Dieß gab sie einst meiner Mutter in eigenartig brüsker Weise zu
verstehen:
Am Oderstrande begegneten sich beide Frauen
der Mond strahlte à
la Matthisson
der Eichenwald jenseits des Ufers brauste wie im
Schillerschen Gedicht
meine Mutter, damals wunderhübsch, aber traurig aus
irgend welchen Gründen, weinte in ihr lavendelduftendes Taschentuch hinein
Da gab
ihr Ulrike einen (wohlgemeinten) Puff in die Seite, daß die ätherisch in Weiß
Gekleidete beinah den steilen Damm hinabgestürzt wäre, und dazu polterte eine scheltende
Stimme: Dumme Trine, flennen Sie nicht!

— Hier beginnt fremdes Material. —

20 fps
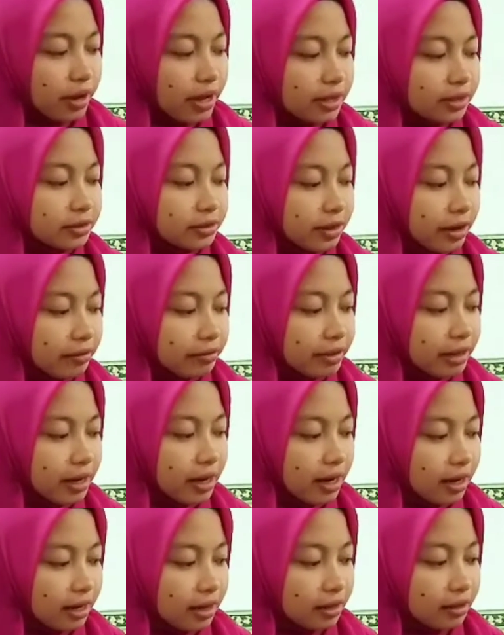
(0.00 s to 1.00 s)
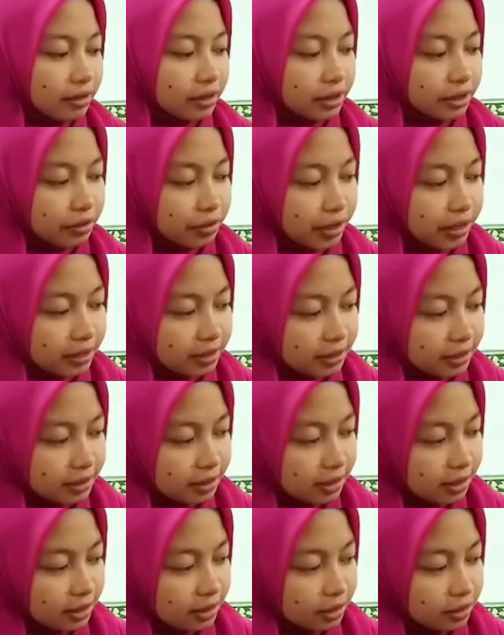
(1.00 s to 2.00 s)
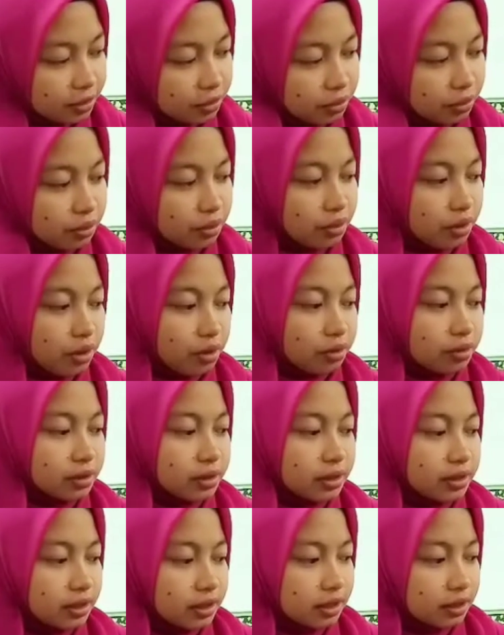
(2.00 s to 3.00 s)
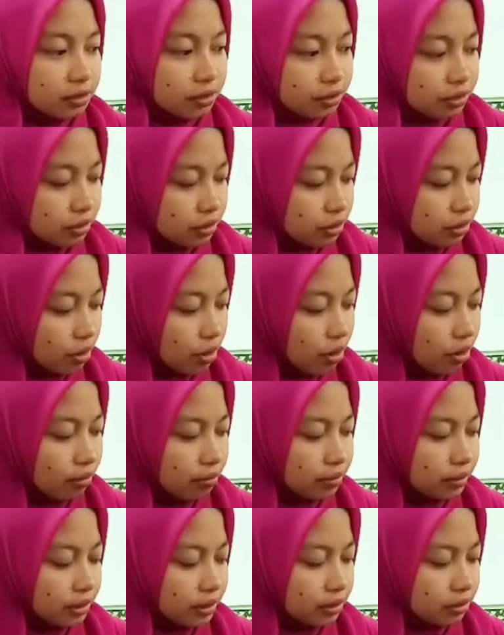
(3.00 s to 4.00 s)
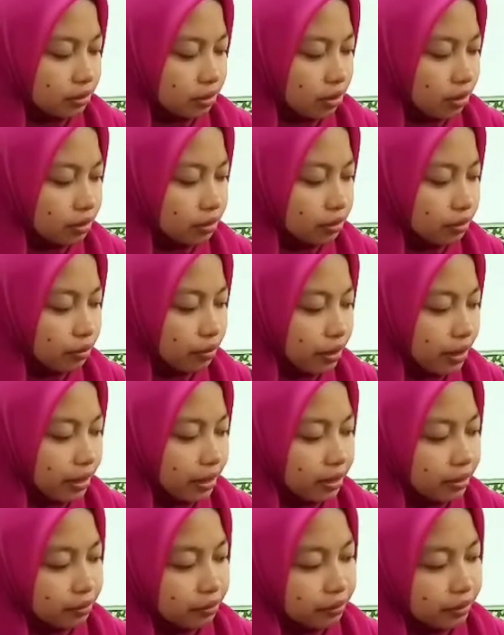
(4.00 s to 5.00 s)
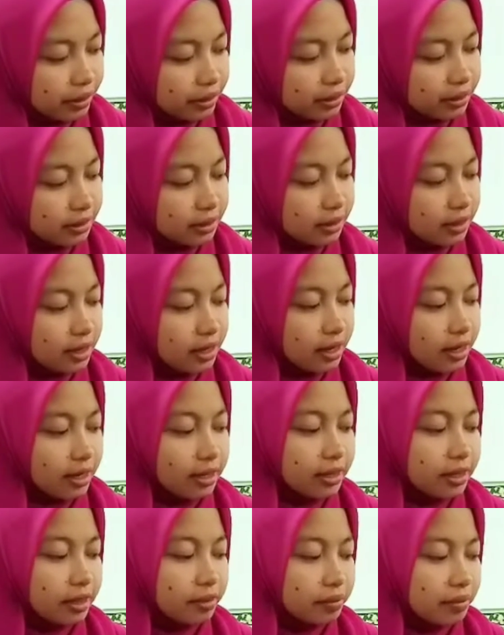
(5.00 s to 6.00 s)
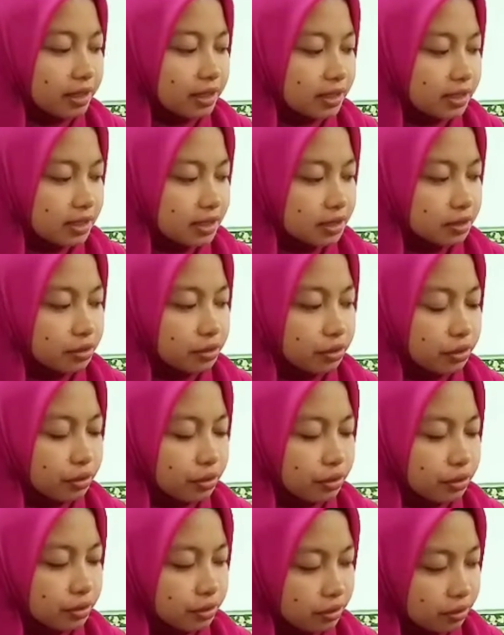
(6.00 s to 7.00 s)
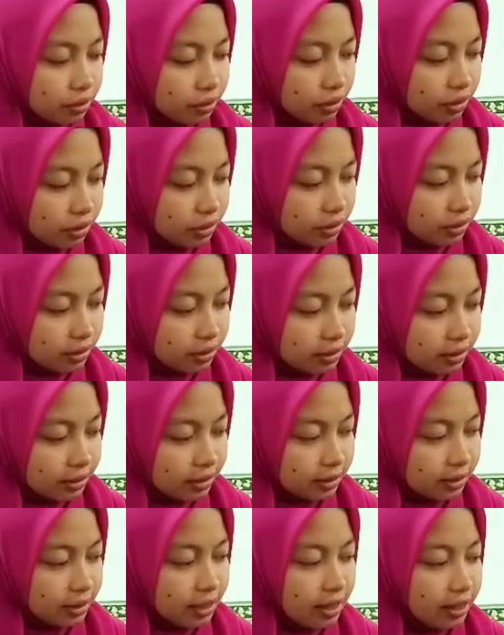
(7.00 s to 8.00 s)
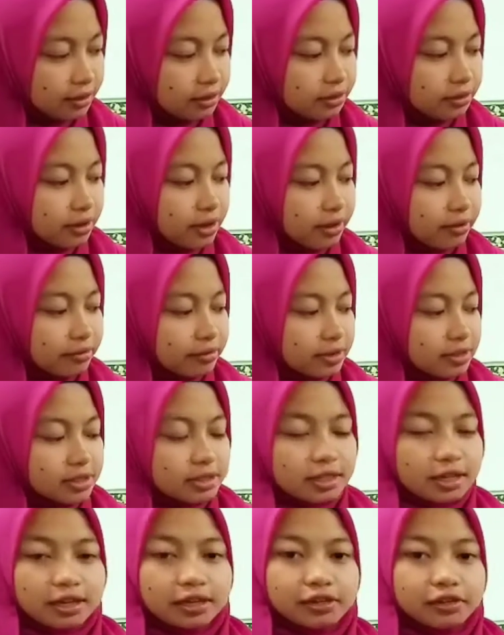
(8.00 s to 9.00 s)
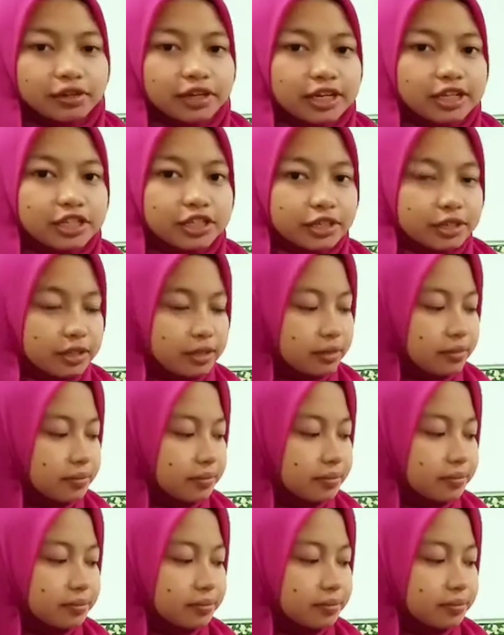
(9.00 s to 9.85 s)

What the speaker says: while drivers are required to know the rules of the roadway, wild animals do not take driver's education.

Sie haben das glatteste Lockengesicht wie
Heinrichen seine Käthe, und alle Welt betet Sie an! Ich bin reizlos und nie angebetet
worden, aber deßhalb klage und pinsele ich doch nicht.
Hätte der verdüsterte Heinrich v. Kleist immer seine derb
zurechtweisende, ihm geistig ebenbürtige Rieke zur Seite gehabt, so wäre
sicher sein Selbstmord unterblieben, und die deutsche Nation besäße viele interessante
Dramen ohne Härten und Ecken ... die Phase innerer Zerrissenheit würde der
schöpferische Poet nach und nach verwunden haben, und sein Lorbeer hätte uns volle,
reife, süßkräftige Beeren gebracht
Im Geisterhauch tönt es zurück: Weder Glück, noch
Stern!
Ulrike starb vor oder bald nach 1848. In der eigenen Vaterstadt,
Frankfurt a. O., ist sie wie verschollen.